Fulfilling one of President Trump’s campaign promises, on December 11, 2018, the U.S. Environmental Protection Agency (EPA) and the U.S. Department of the Army (the Corps) signed a proposed rule to limit the scope of the regulatory definition of “waters of the United States” under the Clean Water Act (the Act). That proposed definition differs meaningfully from the definition issued by the agency in 2015, which is currently subject to litigation. If finalized as proposed, the revised definition will benefit homebuilders, land developers, and farmers by providing greater certainty as to which projects are subject to Corps jurisdiction and require permits.

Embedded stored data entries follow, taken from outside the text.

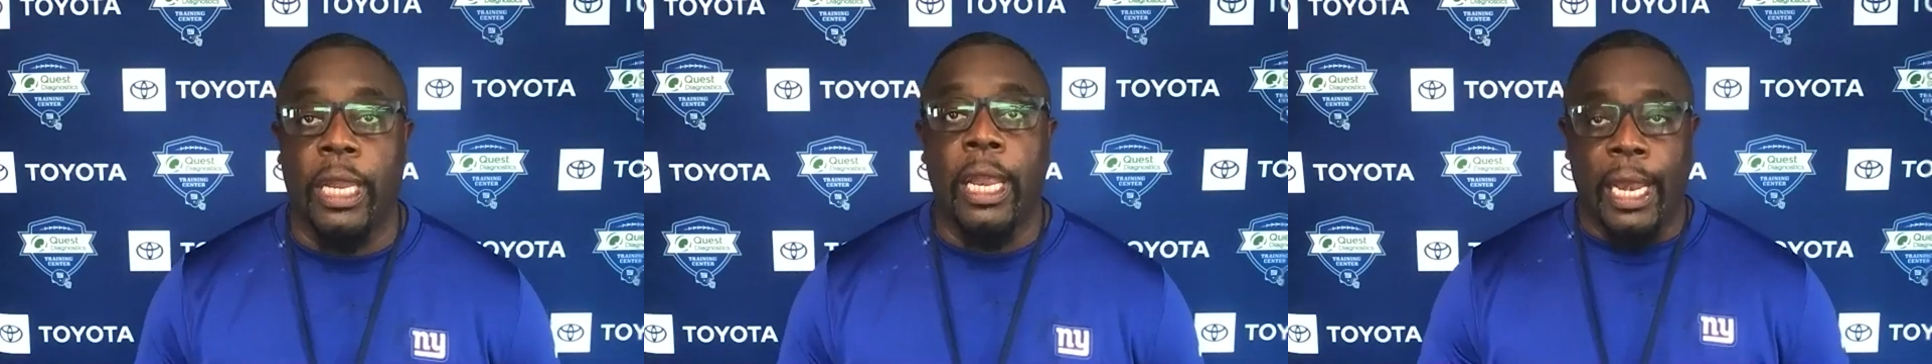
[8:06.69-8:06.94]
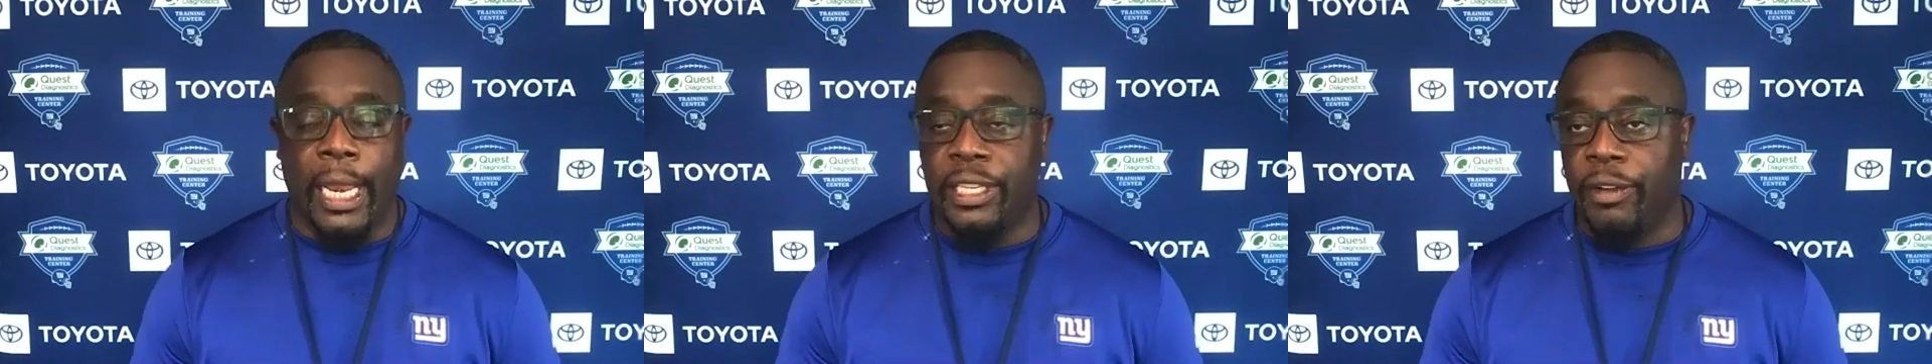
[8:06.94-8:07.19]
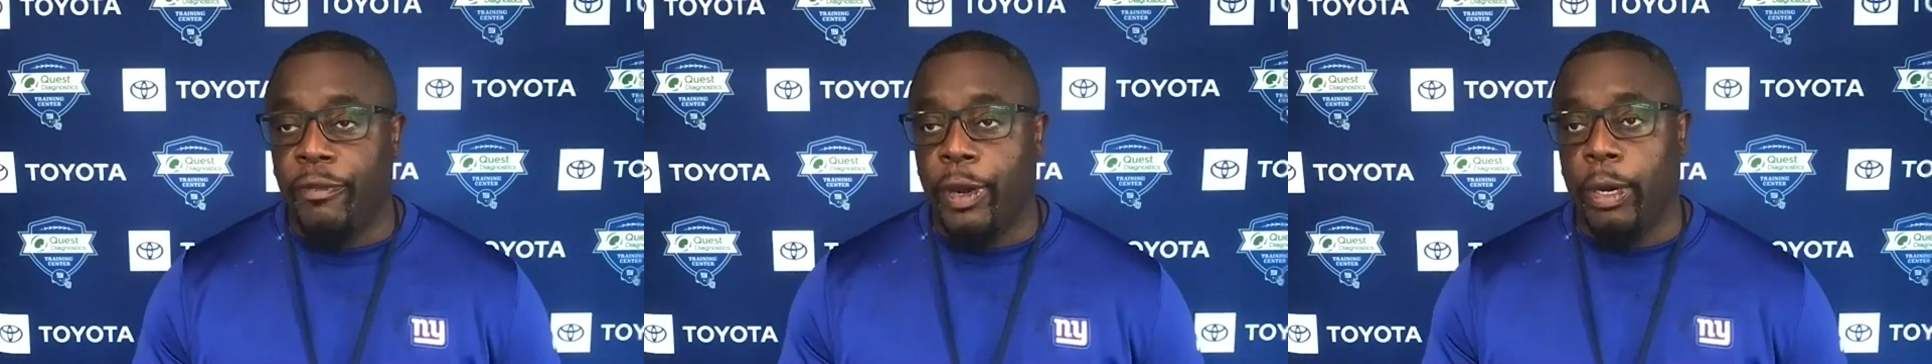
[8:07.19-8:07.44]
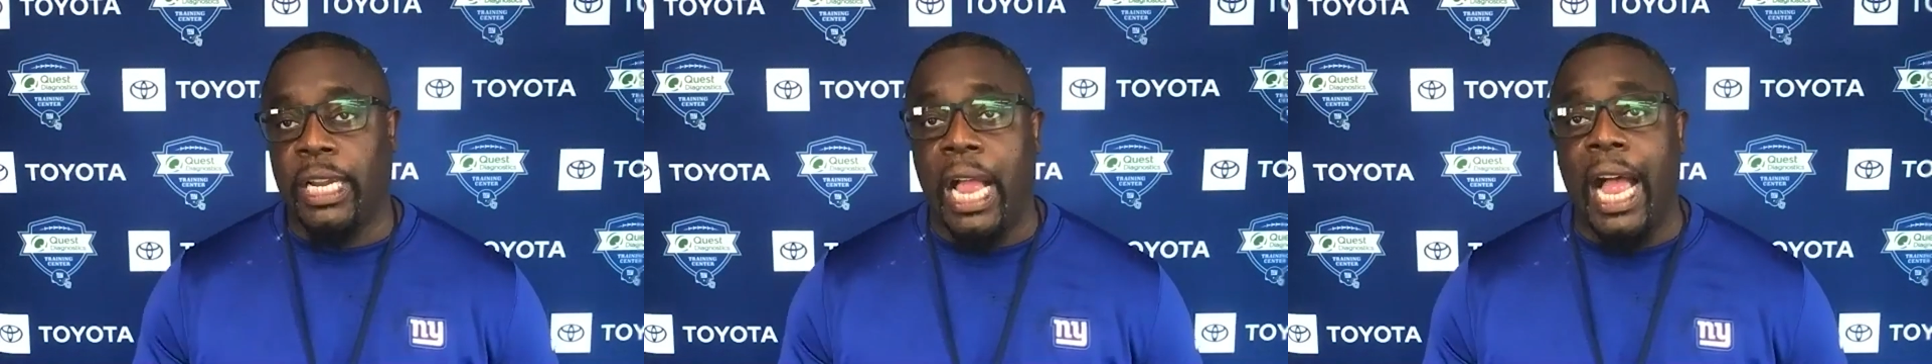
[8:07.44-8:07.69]
he's a
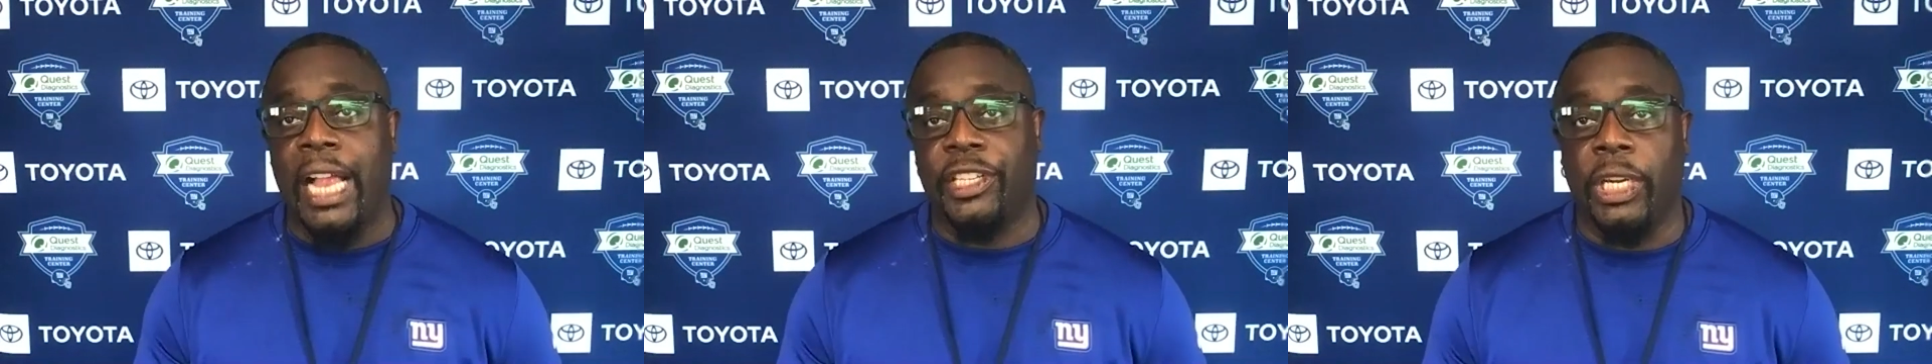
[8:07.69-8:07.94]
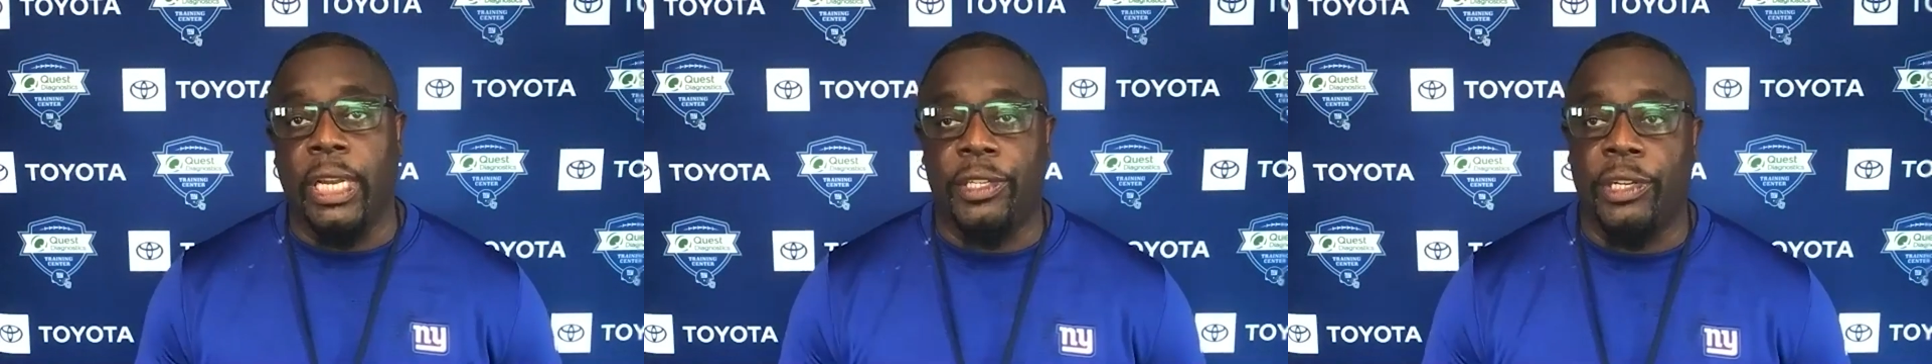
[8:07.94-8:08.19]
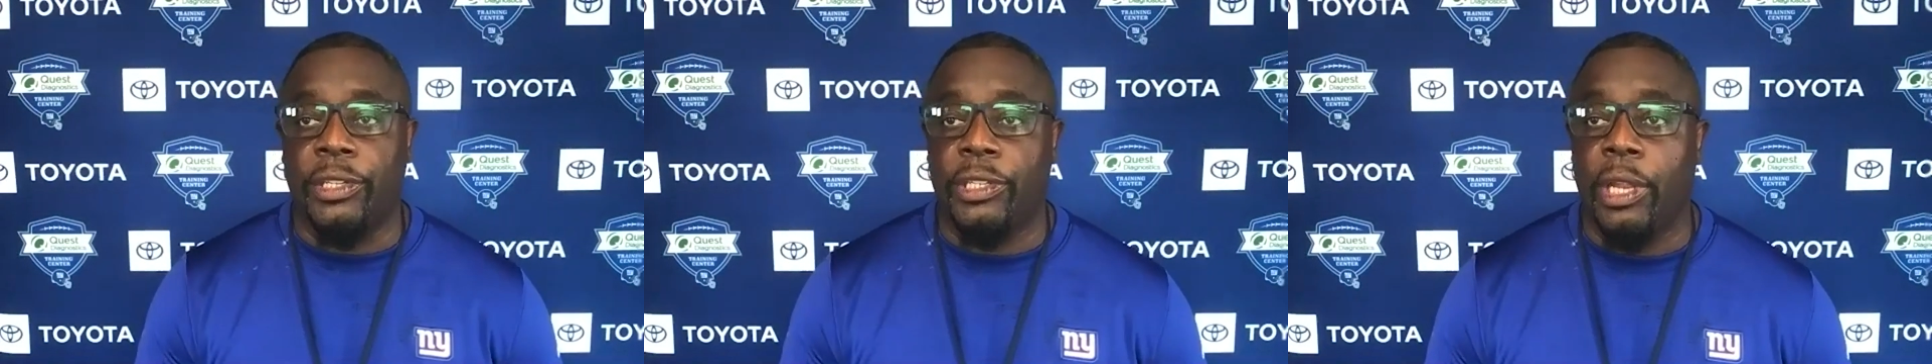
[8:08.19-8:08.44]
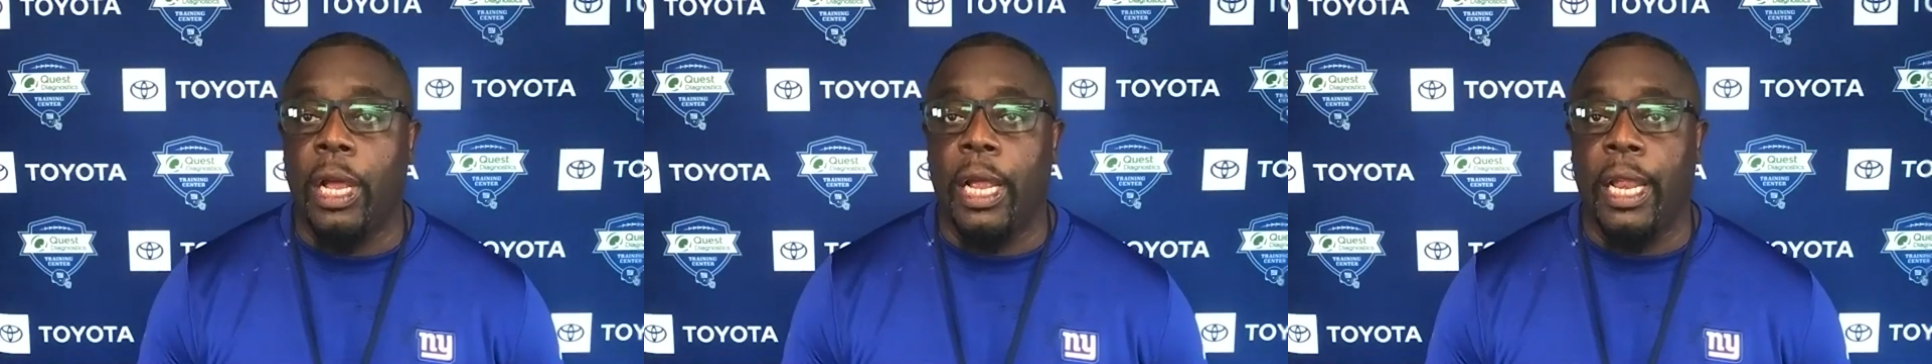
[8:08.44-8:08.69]
very conscientious
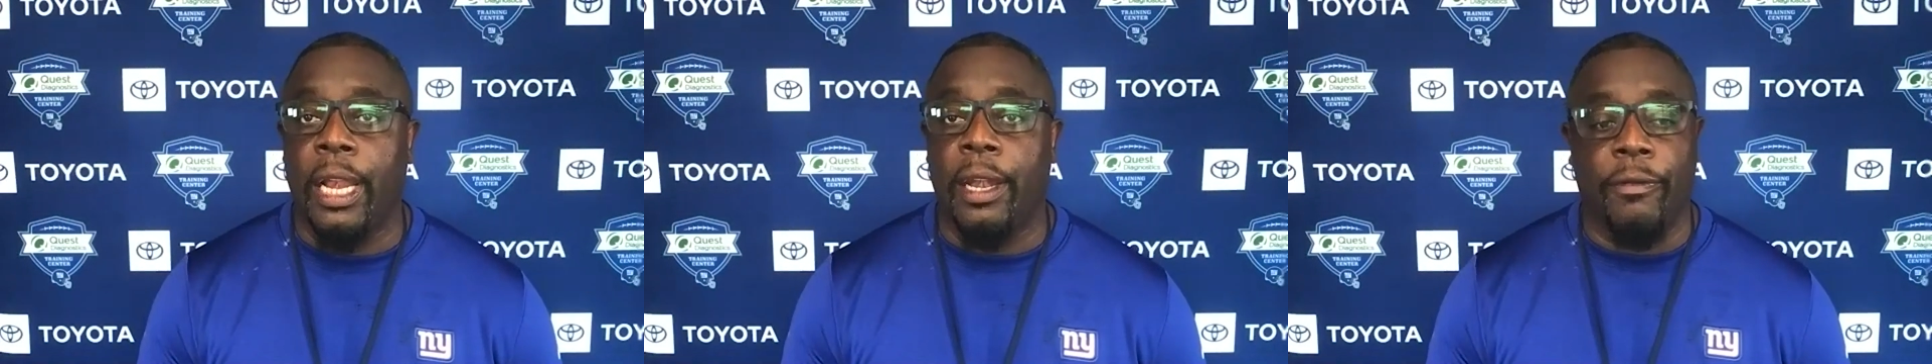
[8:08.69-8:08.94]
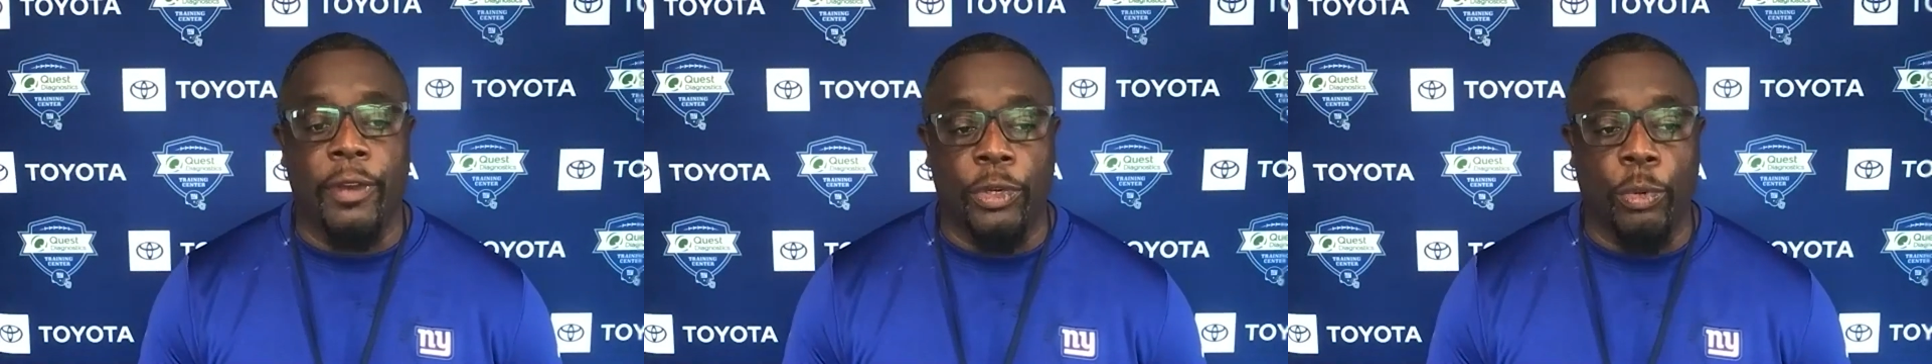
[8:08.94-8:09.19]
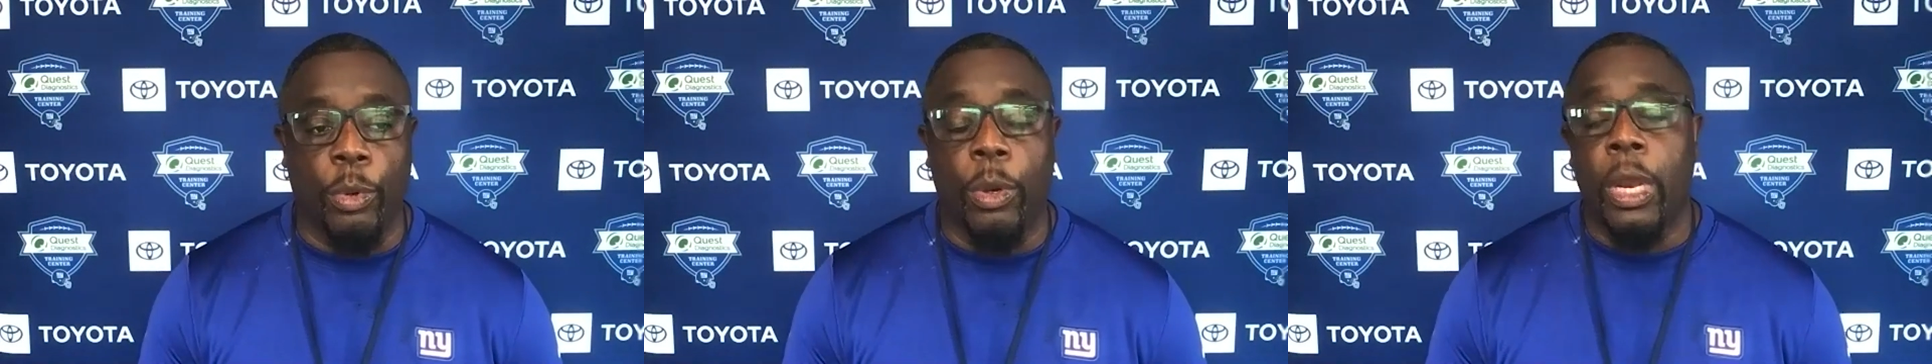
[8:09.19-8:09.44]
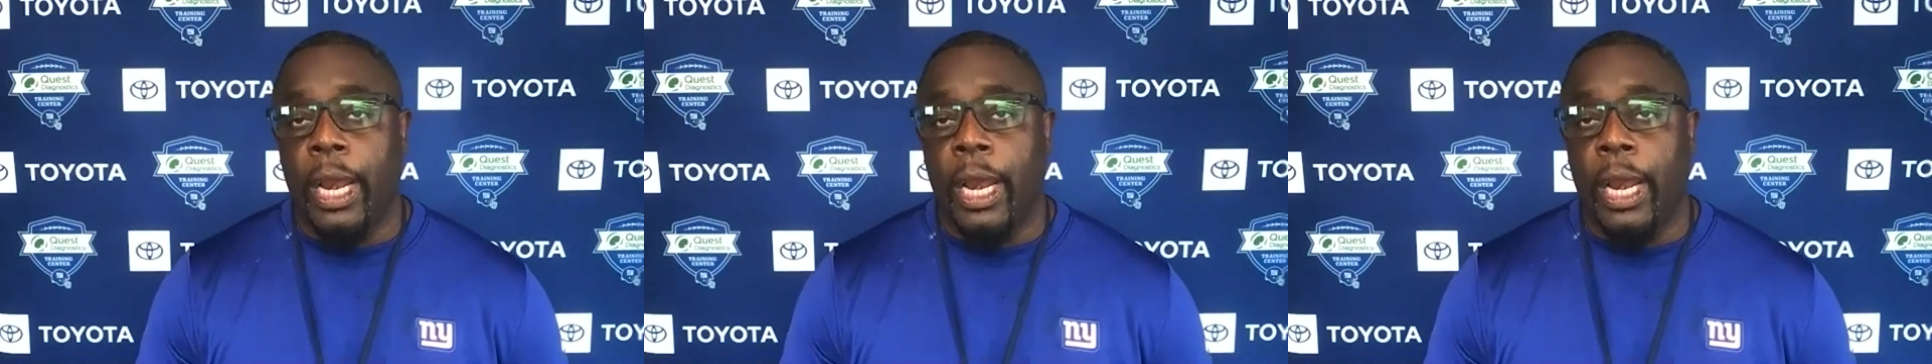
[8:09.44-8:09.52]
uh, individual.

The Act generally prohibits the discharge of pollutants into navigable waters (i.e., waters of the U.S.), except in accordance with a permit issued by the EPA, the Corps or a delegated state under Sections 402 or 404 of the Act. These permits apply to a wide range of business operations, including discharges of dredge or fill materials associated with land development, such as the placement of structures like footings or onsite soils derived from grading activities into waters of the U.S.

The proposed definition is the latest attempt in a multi-decade long saga to bring clarity to jurisdictional issues commonly disputed among the agencies and regulated community, including questions over whether discharges to wetlands, ditches, and tributaries require permits. Prior definitions have been heavily influenced by numerous court decisions, the most recent of which, Rapanos v. United States, 547 U.S. 715 (2006), involved a 4-1-4 split that left many uncertain about the appropriate definition, and resulted in a “case-by-case” analysis for many potentially federal jurisdictional waters that was cumbersome for regulators and the regulated community alike. In 2015, the Obama administration issued a regulatory package, formally titled the “Clean Water Rule” but commonly known as the “Waters of the United States” (WOTUS) rule, that opponents viewed as expanding federal jurisdiction over wetlands beyond that intended by Congress.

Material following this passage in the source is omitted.